(Stored data)
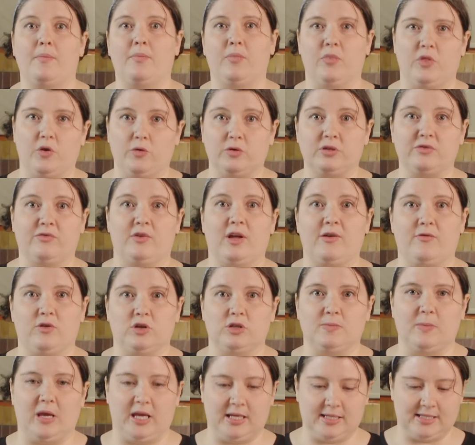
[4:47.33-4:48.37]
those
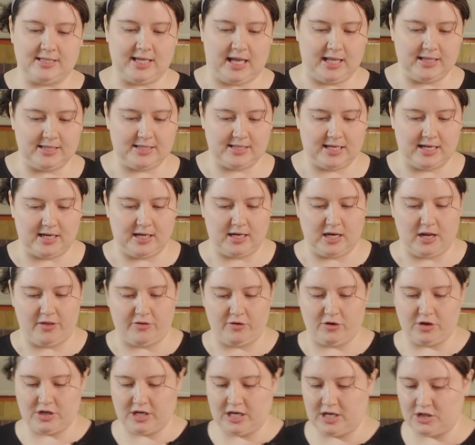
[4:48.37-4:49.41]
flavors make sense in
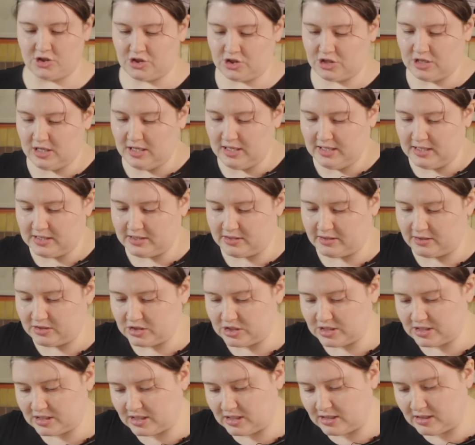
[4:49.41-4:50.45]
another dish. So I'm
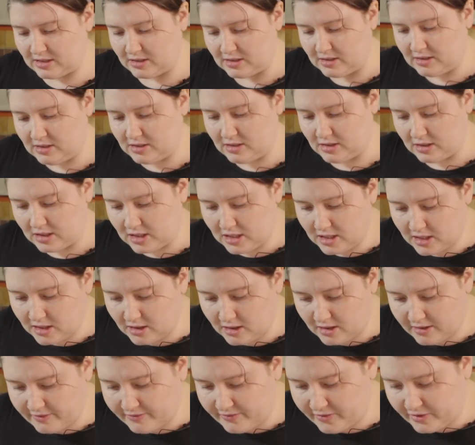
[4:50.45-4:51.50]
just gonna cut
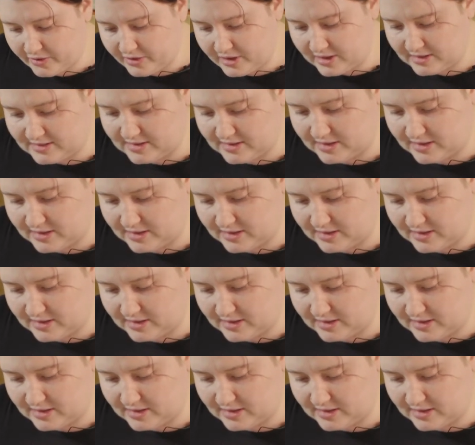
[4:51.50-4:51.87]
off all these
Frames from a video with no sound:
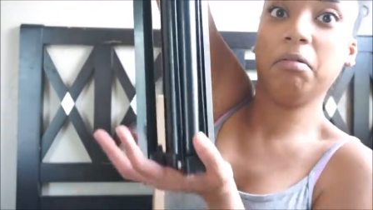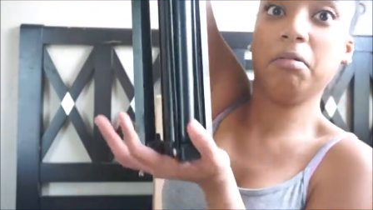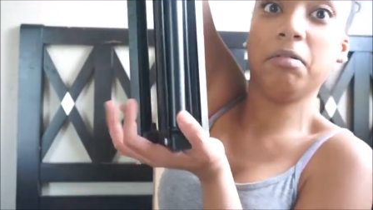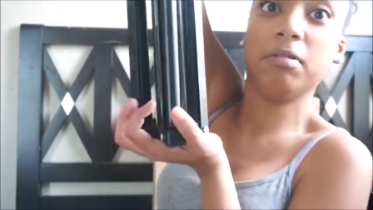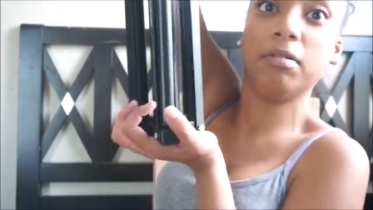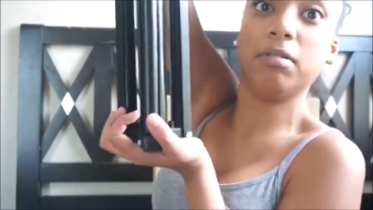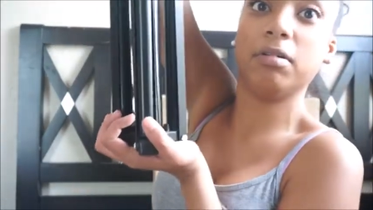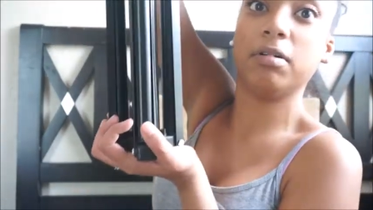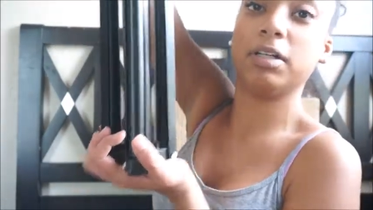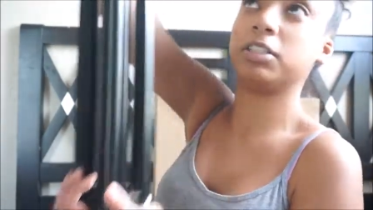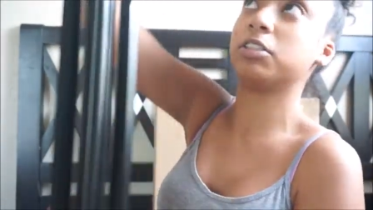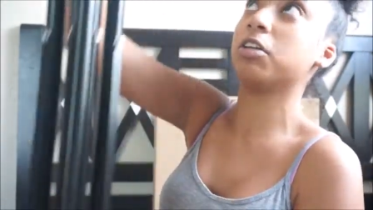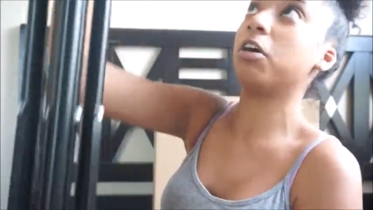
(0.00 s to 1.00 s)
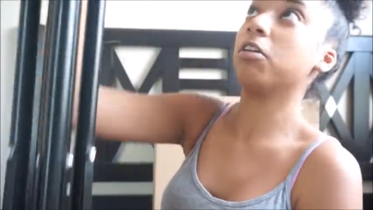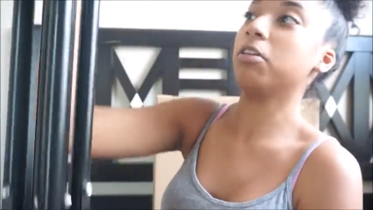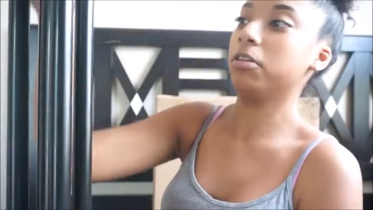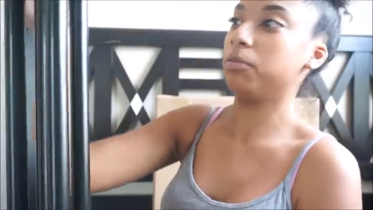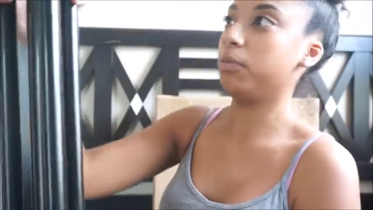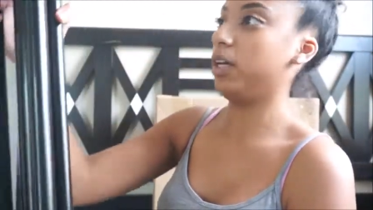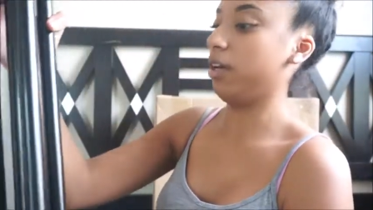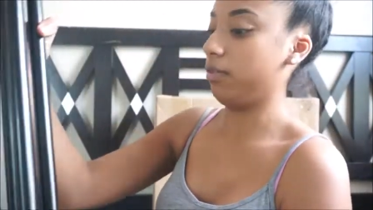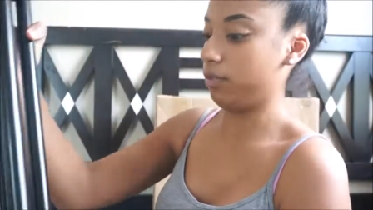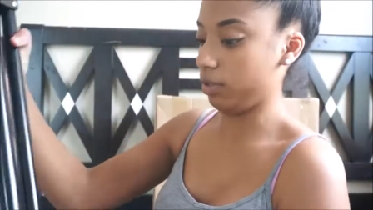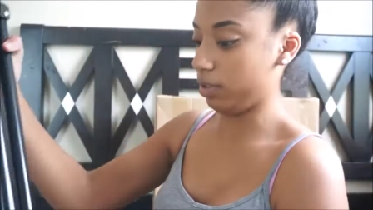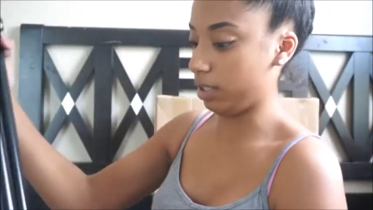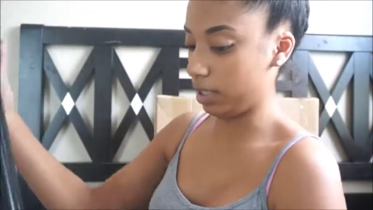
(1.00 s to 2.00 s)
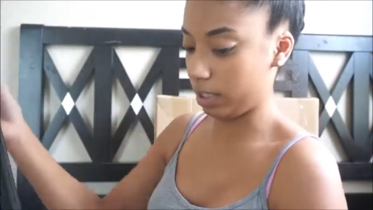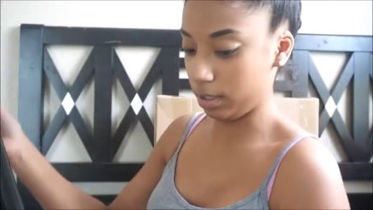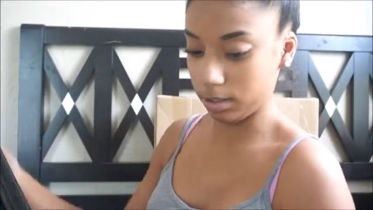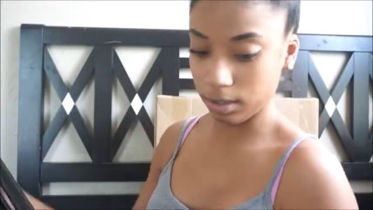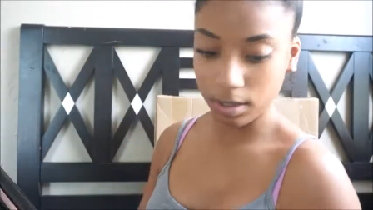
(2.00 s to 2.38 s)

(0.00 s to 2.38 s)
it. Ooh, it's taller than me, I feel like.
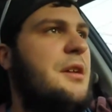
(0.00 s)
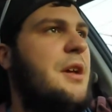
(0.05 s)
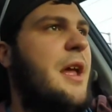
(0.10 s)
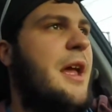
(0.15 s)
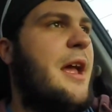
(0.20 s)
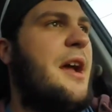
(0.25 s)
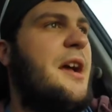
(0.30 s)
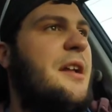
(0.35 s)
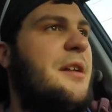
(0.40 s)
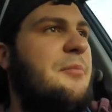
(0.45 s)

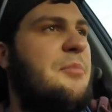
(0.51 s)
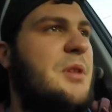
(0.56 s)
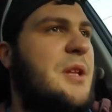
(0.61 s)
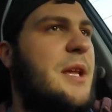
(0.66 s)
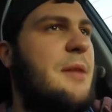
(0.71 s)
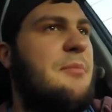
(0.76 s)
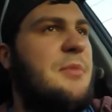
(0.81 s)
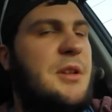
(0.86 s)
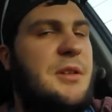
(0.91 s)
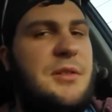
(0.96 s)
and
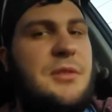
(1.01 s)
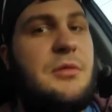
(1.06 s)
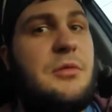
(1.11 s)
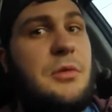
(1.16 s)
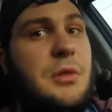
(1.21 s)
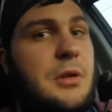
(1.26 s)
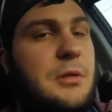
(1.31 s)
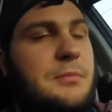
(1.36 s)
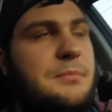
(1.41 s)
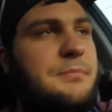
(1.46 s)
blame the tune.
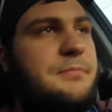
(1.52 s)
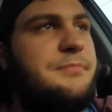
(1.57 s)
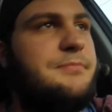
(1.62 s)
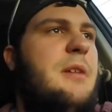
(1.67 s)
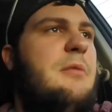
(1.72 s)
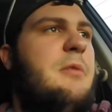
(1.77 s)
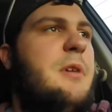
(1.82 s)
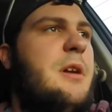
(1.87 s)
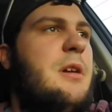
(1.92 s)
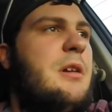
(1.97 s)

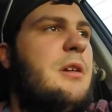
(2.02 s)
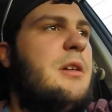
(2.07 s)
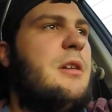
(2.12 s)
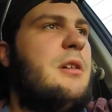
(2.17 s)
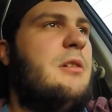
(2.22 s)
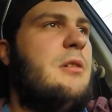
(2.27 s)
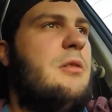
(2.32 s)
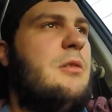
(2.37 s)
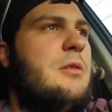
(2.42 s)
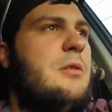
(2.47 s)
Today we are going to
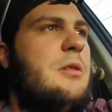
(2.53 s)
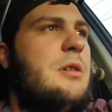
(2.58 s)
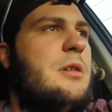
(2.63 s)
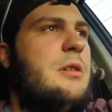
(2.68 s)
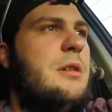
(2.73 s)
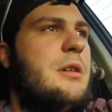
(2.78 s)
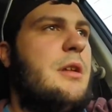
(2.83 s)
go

To do - Print nothing but the lines above starting with the line that contains "[4:48.37-4:49.41]" and going on through the line that contains "(2.00 s to 2.38 s)". Leave out the pictures.

Answer to the problem -
[4:48.37-4:49.41]
flavors make sense in
[4:49.41-4:50.45]
another dish. So I'm
[4:50.45-4:51.50]
just gonna cut
[4:51.50-4:51.87]
off all these
Frames from a video with no sound:
(0.00 s to 1.00 s)
(1.00 s to 2.00 s)
(2.00 s to 2.38 s)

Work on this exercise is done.